Jejak Transaksi Mencurigakan Eks Pejabat Bappenda Kutim, HMI Desak Audit Independen dan Keterlibatan MA
DIKSI.CO – Dugaan keterlibatan mantan pejabat Badan Pendapatan Daerah (Bappenda) Kutai Timur, Marhadyn, dalam praktik penggelapan aset negara kembali mencuat. Sorotan tajam diarahkan pada jejak transaksi mencurigakan yang terendus sejak masa sengketa hukum yang dihadapi Marhadyn beberapa waktu lalu.
Laporan investigatif yang dipublikasikan Kompasiana mengungkap bahwa proses akumulasi aset milik Marhadyn berlangsung sistematis. Modus yang digunakan diduga melibatkan pengalihan kepemilikan aset ke nama pihak ketiga baik individu maupun institusi guna menyamarkan jejak hukum dan administratif. Aset yang dimaksud tidak hanya berupa lahan dan bangunan, tetapi juga kendaraan mewah serta rekening bank dengan aliran dana tidak transparan.
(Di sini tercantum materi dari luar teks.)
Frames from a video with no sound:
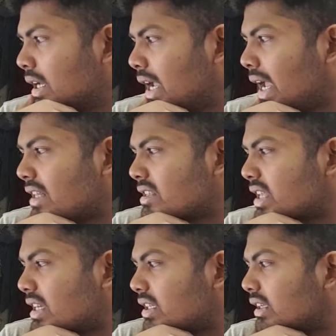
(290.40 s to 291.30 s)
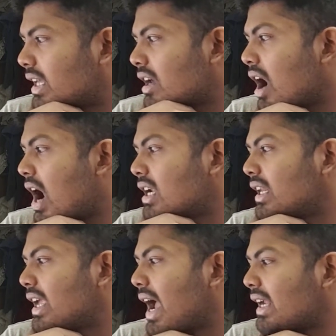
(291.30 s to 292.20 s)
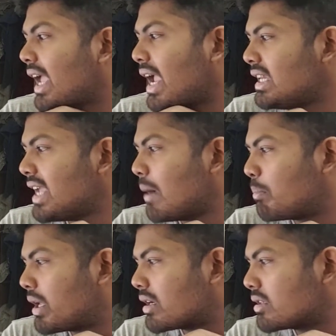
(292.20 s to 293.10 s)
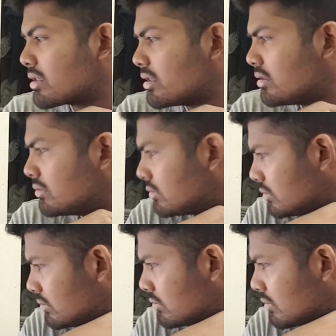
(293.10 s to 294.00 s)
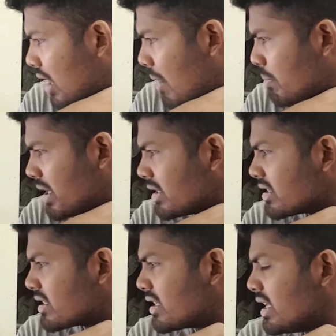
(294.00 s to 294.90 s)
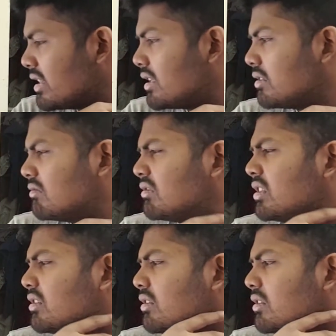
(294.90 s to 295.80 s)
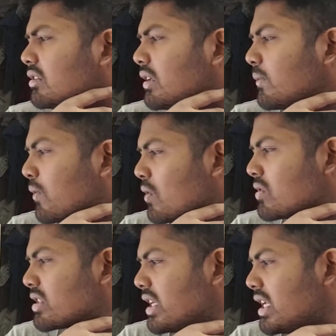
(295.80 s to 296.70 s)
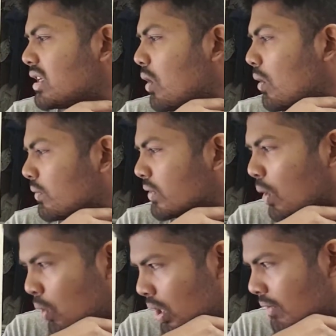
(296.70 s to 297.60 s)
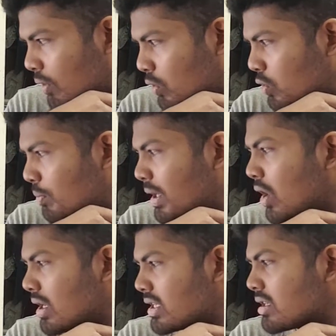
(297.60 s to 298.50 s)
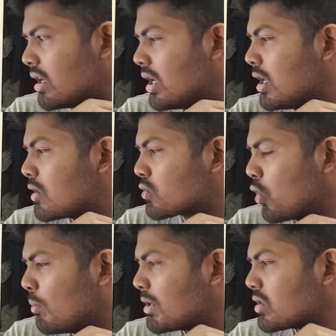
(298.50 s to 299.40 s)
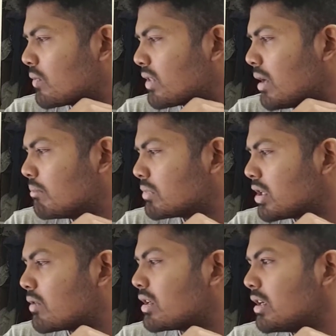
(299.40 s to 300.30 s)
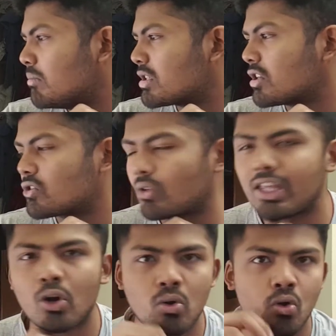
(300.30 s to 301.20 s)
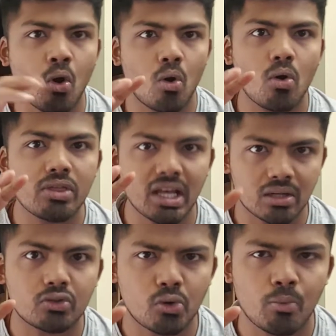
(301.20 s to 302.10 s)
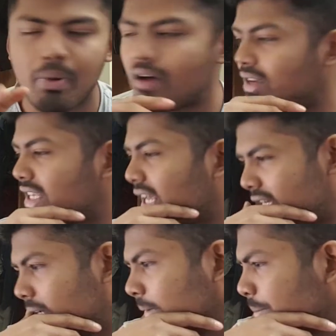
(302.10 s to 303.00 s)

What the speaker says: It's said that hardly had any appearances in the front scene of the Holy War. To be honest, So much of them shrouded in mystery. So they don't know their true power yet.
Dokumen pendukung yang dikantongi tim investigasi antara lain berupa sertifikat tanah, slip transfer, hingga data transaksi keuangan internal dari lembaga keuangan tertentu. Temuan ini mengindikasikan adanya praktik pelanggaran hukum yang tak hanya bersifat pidana, tetapi juga mencoreng etika jabatan publik.
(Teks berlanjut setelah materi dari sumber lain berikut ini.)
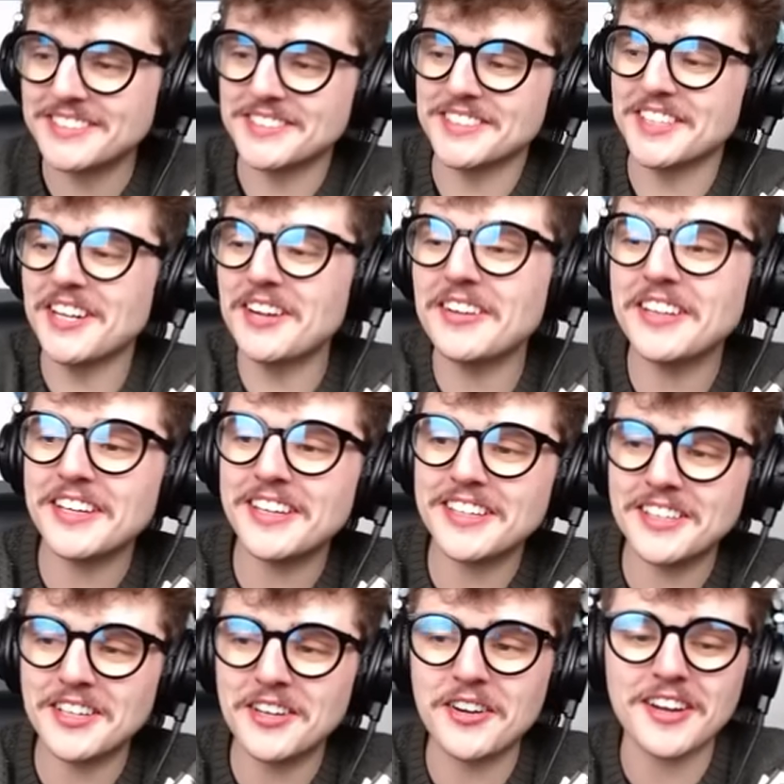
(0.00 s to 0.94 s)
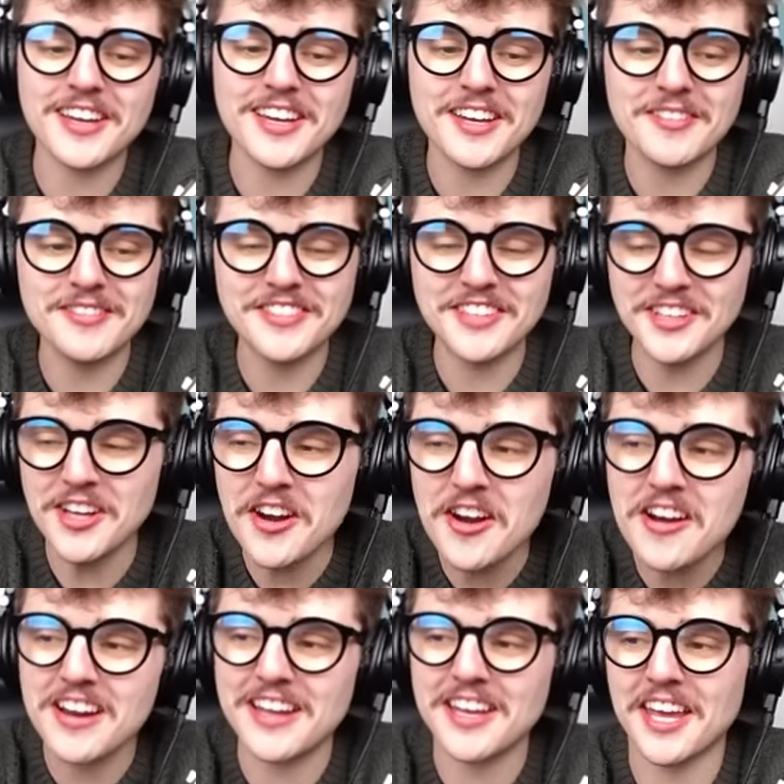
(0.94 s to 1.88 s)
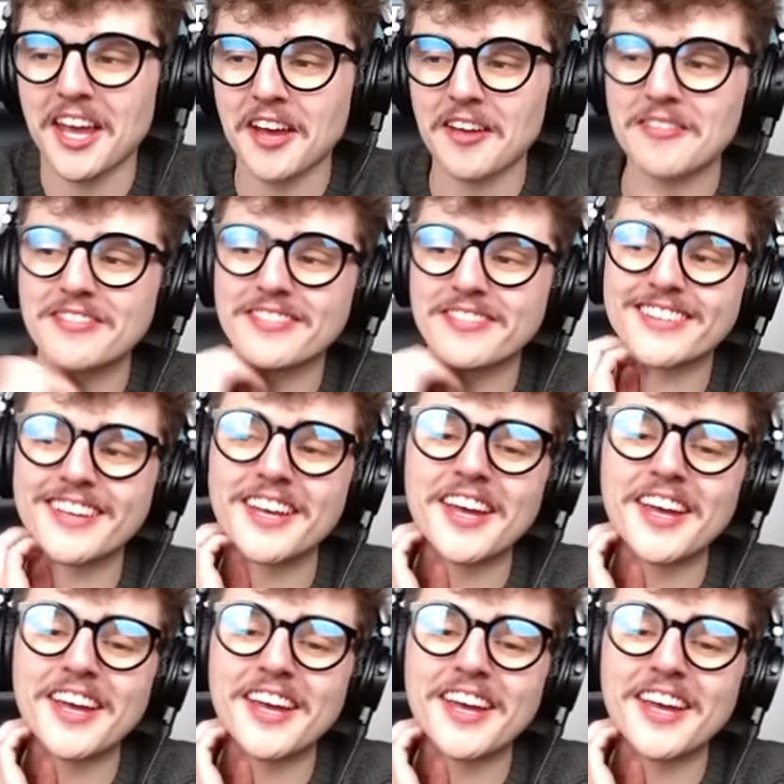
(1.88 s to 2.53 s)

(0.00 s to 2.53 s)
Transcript: You know, Leah, you're a gift. You're a gift.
Ketua Himpunan Mahasiswa Islam (HMI) Badko Kalimantan Timur dan Kalimantan Utara, Ashan Putra Pradana, mengeluarkan pernyataan tegas menanggapi laporan tersebut.
“Kami mendesak aparat penegak hukum untuk segera mengusut tuntas dugaan penggelapan aset oleh saudara Marhadyn. Transparansi dalam proses hukum adalah syarat mutlak agar kepercayaan publik tidak semakin luntur,” ujar Ashan dalam keterangannya pada Jumat (1/8/2025).
Menurutnya, jika terbukti benar, praktik penggelapan aset ini melanggar sejumlah ketentuan pidana serta mencederai nilai tanggung jawab moral yang melekat pada jabatan publik.
Ashan juga mendorong keterlibatan Mahkamah Agung (MA) dalam menelusuri kemungkinan adanya aset yang dialihkan ke luar negeri. Ia menekankan bahwa penelusuran lintas yurisdiksi sangat penting untuk membongkar skema penyamaran harta yang melibatkan jaringan lebih luas.
Lebih lanjut, HMI Kaltim-Kaltara menyatakan kesiapan untuk memfasilitasi audit independen terhadap seluruh aset yang diduga berkaitan dengan Marhadyn. Proses audit mencakup verifikasi atas kepemilikan kendaraan mewah, aset tanah bernilai ratusan juta rupiah, serta rekening bank yang belum terdata oleh lembaga resmi.
Ashan juga mengingatkan bahwa jika terbukti ada unsur manipulasi administratif, maka tindakan hukum harus diperluas.
“Jika terbukti ada praktik manipulatif atau penipuan administratif, maka sanksi tidak boleh hanya berhenti pada individu. Pendekatan hukum korporasi perlu diterapkan agar ada efek jera,” tambahnya.
Ia menyebut kemungkinan keterlibatan pihak-pihak lain yang berperan sebagai fasilitator atau penampung aset hasil pelanggaran hukum.
Lebih serius lagi, Ashan menyinggung indikasi rekayasa transaksi fiktif dan keterlibatan “intelijen palsu” dalam rangka melindungi aliran dana yang diduga hasil kejahatan. Dalam konteks ini, HMI mendorong Komisi Pemberantasan Korupsi (KPK) untuk ikut turun tangan.
“KPK perlu bergerak cepat karena ini bukan hanya persoalan administrasi, tapi soal integritas sistem penegakan hukum kita,” ujar Ashan.
Hingga berita ini diterbitkan, pihak Marhadyn maupun kuasa hukumnya belum memberikan klarifikasi resmi atas temuan tersebut. Sumber menyebutkan bahwa beberapa aset yang diduga bermasalah telah berpindah tangan ke nama-nama yang berkaitan dengan lembaga swasta, bahkan ke luar negeri.
HMI pun menegaskan komitmennya untuk terus mengawal perkara ini. Mereka berencana menggelar forum diskusi publik melibatkan masyarakat, akademisi, dan pakar hukum sebagai bagian dari kontrol sosial terhadap penegakan hukum.
“Penegakan hukum tidak boleh tebang pilih. Jika proses ini berjalan sesuai koridor hukum, maka akan terbukti bahwa negara tidak memberi ruang bagi pelaku penggelapan aset untuk lolos dari tanggung jawab hukum,” tutup Ashan.